■ **PROBLEM DESCRIPTION**: Keep every word the same. Repeat the records without their images.

Segment Start: INFORMATION PROVIDED

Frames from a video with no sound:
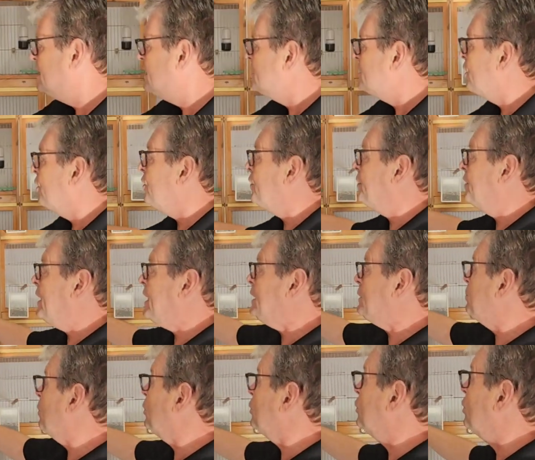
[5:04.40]
Now these
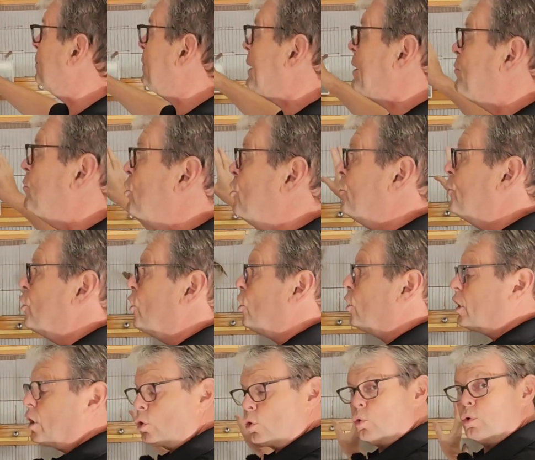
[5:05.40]
birds are being moved
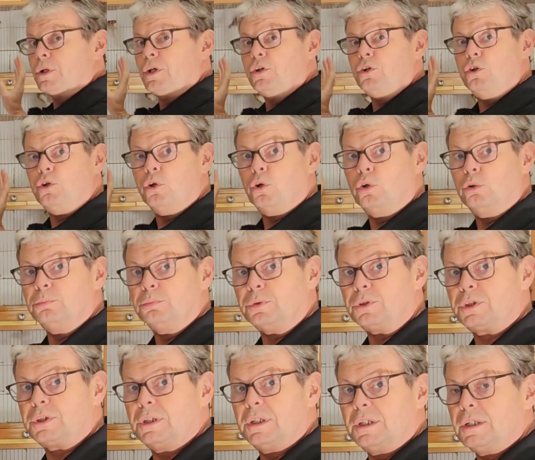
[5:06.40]
on and going to new
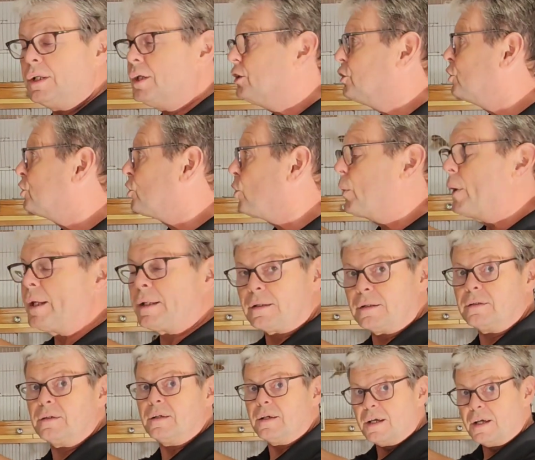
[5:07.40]
homes. They're just
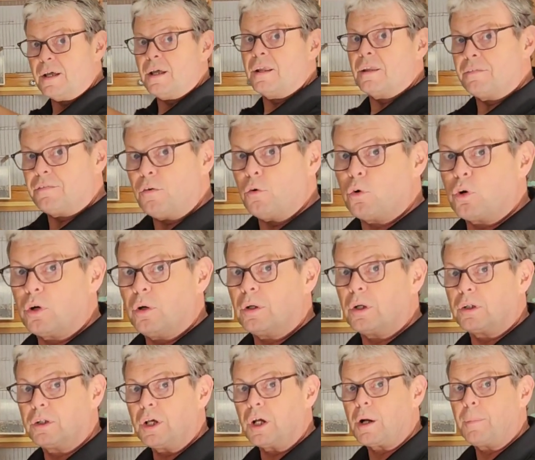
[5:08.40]
awaiting the folk
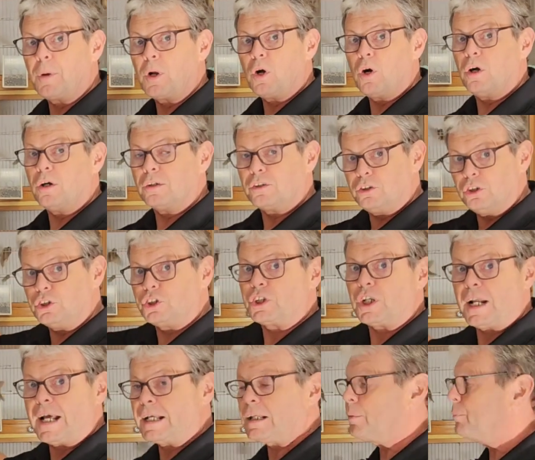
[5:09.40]
to come along to
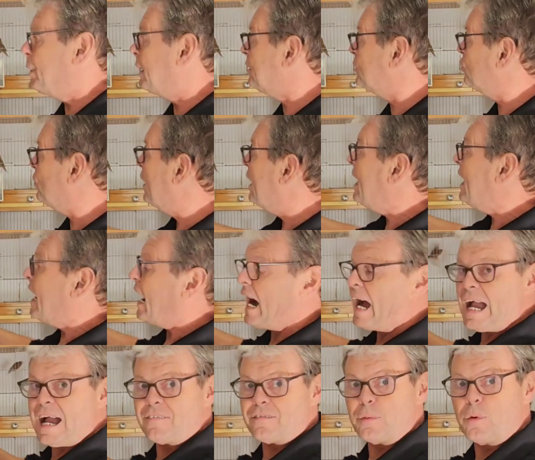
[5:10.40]
select and pick. So I
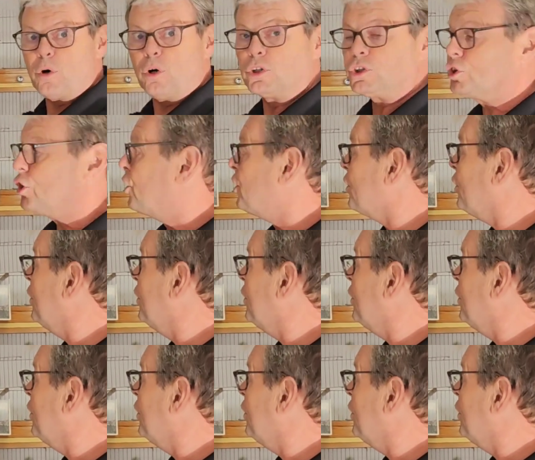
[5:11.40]
have them all sorted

Segment End: INFORMATION PROVIDED

■ **PROBLEM SOLUTION**:
Frames from a video with no sound:
[5:04.40]
Now these
[5:05.40]
birds are being moved
[5:06.40]
on and going to new
[5:07.40]
homes. They're just
[5:08.40]
awaiting the folk
[5:09.40]
to come along to
[5:10.40]
select and pick. So I
[5:11.40]
have them all sorted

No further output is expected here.